--- START ---
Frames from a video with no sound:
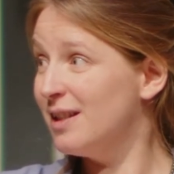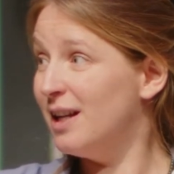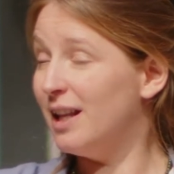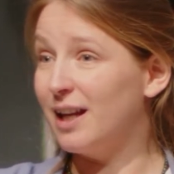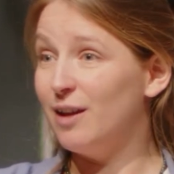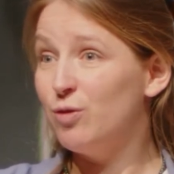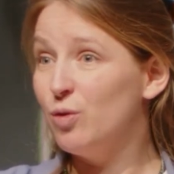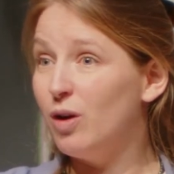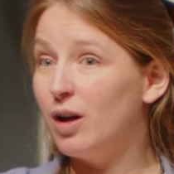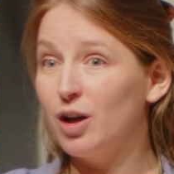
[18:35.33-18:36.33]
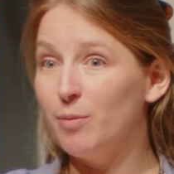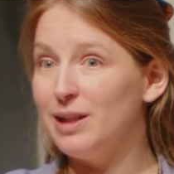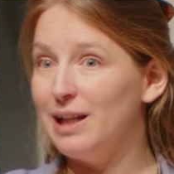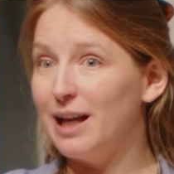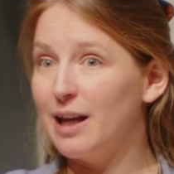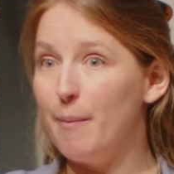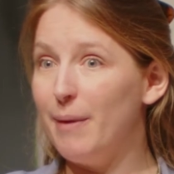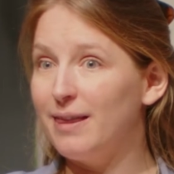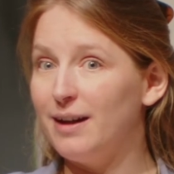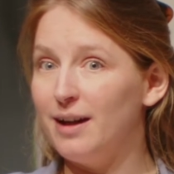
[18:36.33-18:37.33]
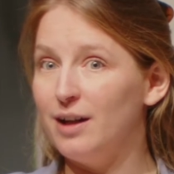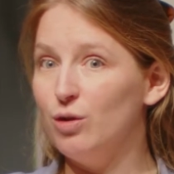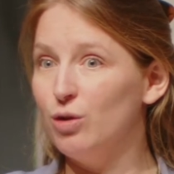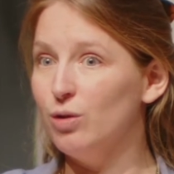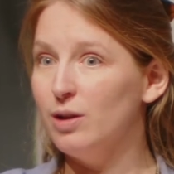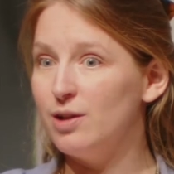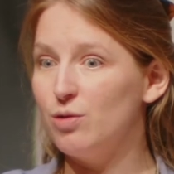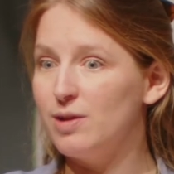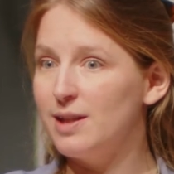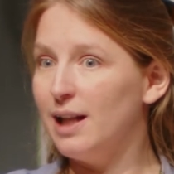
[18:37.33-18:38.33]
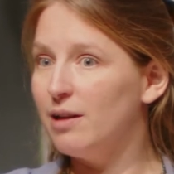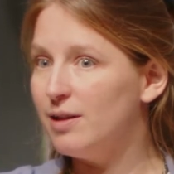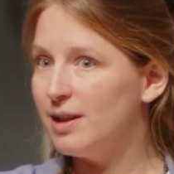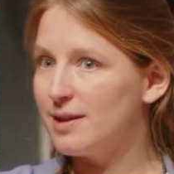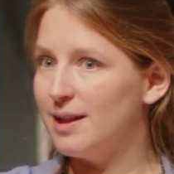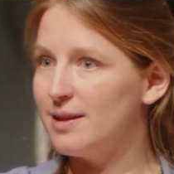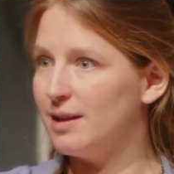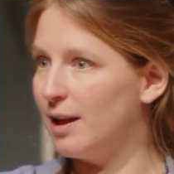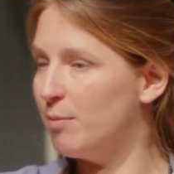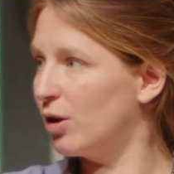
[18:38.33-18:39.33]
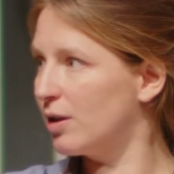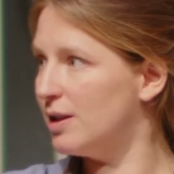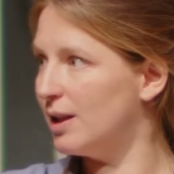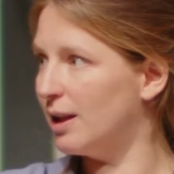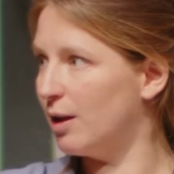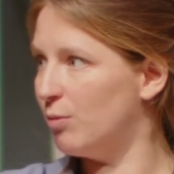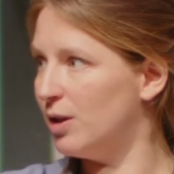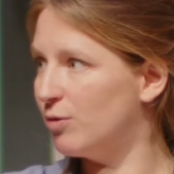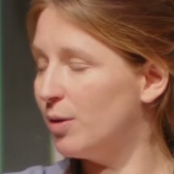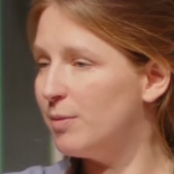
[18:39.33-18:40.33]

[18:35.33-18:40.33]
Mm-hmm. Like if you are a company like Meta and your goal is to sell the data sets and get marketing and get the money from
--- END ---
--- START ---
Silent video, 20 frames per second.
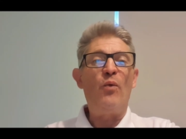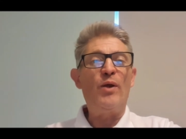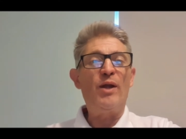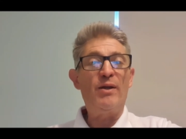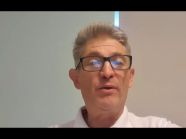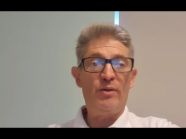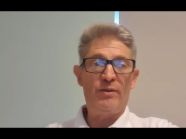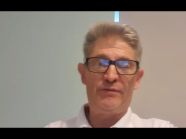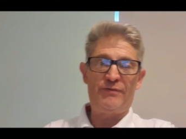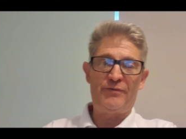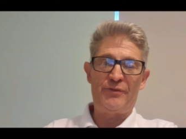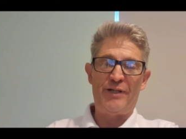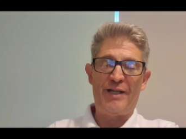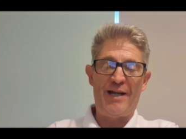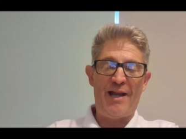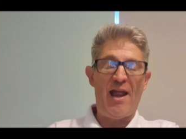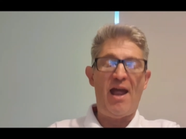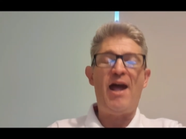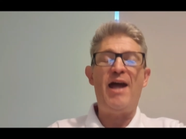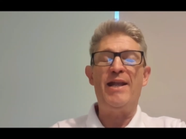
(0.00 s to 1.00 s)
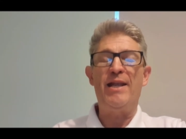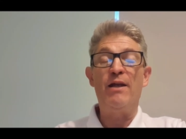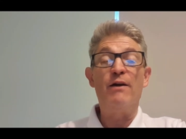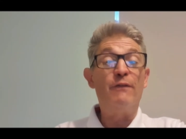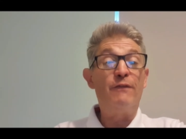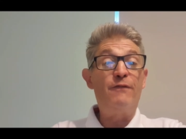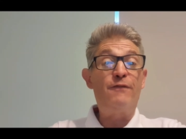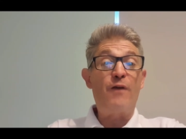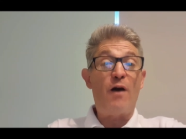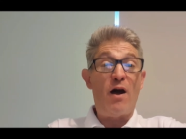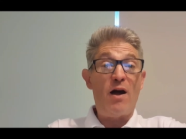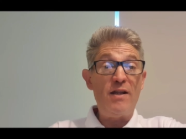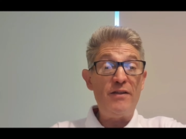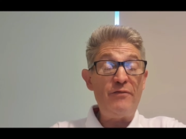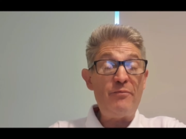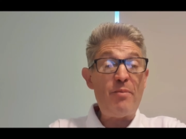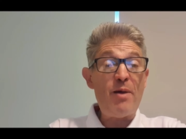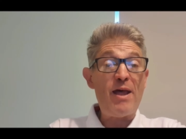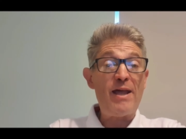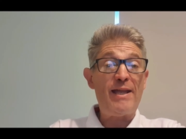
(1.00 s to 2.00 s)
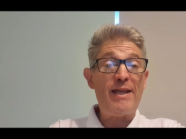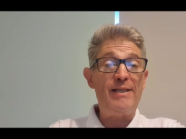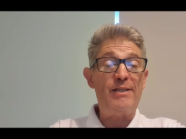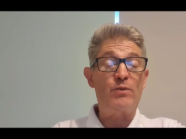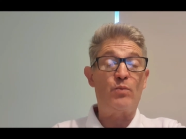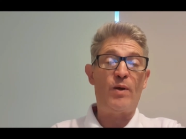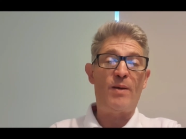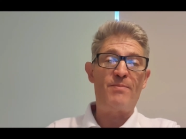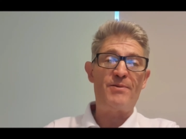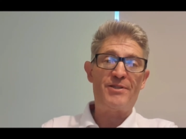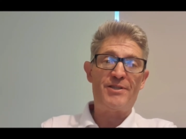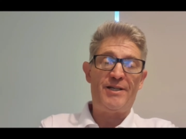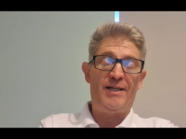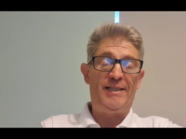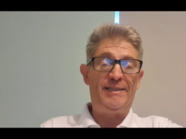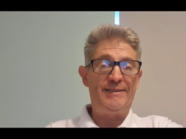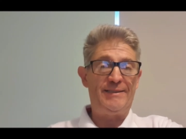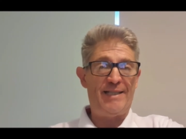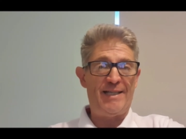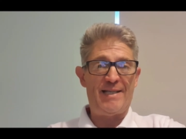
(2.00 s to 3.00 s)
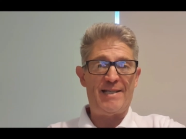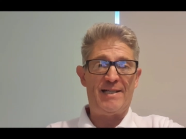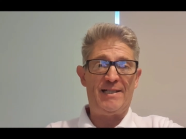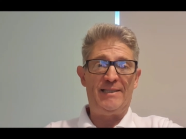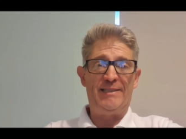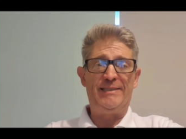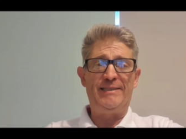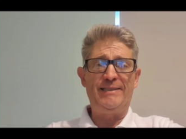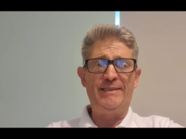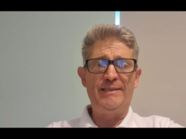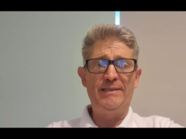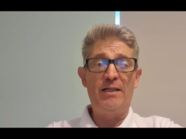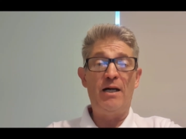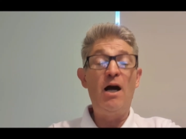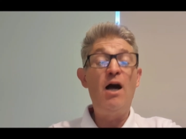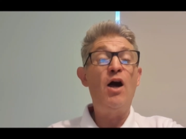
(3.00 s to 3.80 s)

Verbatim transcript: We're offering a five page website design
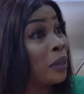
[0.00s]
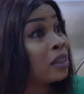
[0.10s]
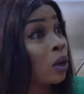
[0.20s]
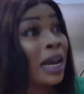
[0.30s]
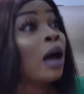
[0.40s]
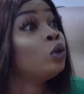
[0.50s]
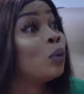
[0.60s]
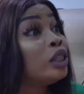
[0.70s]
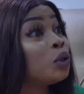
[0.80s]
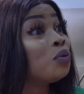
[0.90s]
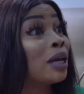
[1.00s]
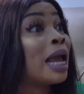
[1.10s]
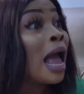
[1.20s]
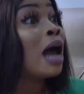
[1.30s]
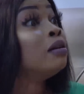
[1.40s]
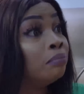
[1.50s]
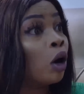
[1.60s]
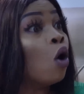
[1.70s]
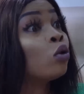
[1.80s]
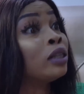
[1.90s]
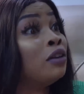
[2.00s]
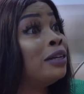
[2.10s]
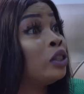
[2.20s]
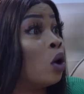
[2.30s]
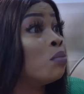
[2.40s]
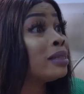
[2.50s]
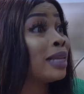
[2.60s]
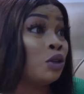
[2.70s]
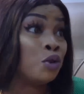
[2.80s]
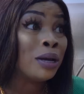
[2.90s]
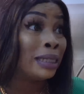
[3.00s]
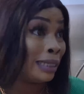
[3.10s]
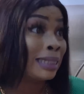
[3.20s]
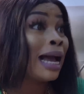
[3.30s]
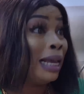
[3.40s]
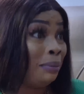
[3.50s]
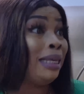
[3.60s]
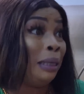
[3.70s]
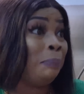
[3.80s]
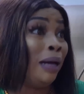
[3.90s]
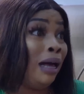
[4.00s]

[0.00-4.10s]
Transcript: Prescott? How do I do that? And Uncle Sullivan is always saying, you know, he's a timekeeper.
--- END ---
## [EXERCISE PROMPT]
Which lines hold the word "video"? Copy each of them from the records.

## [SOLUTION TO THE EXERCISE]
Frames from a video with no sound:
Silent video, 20 frames per second.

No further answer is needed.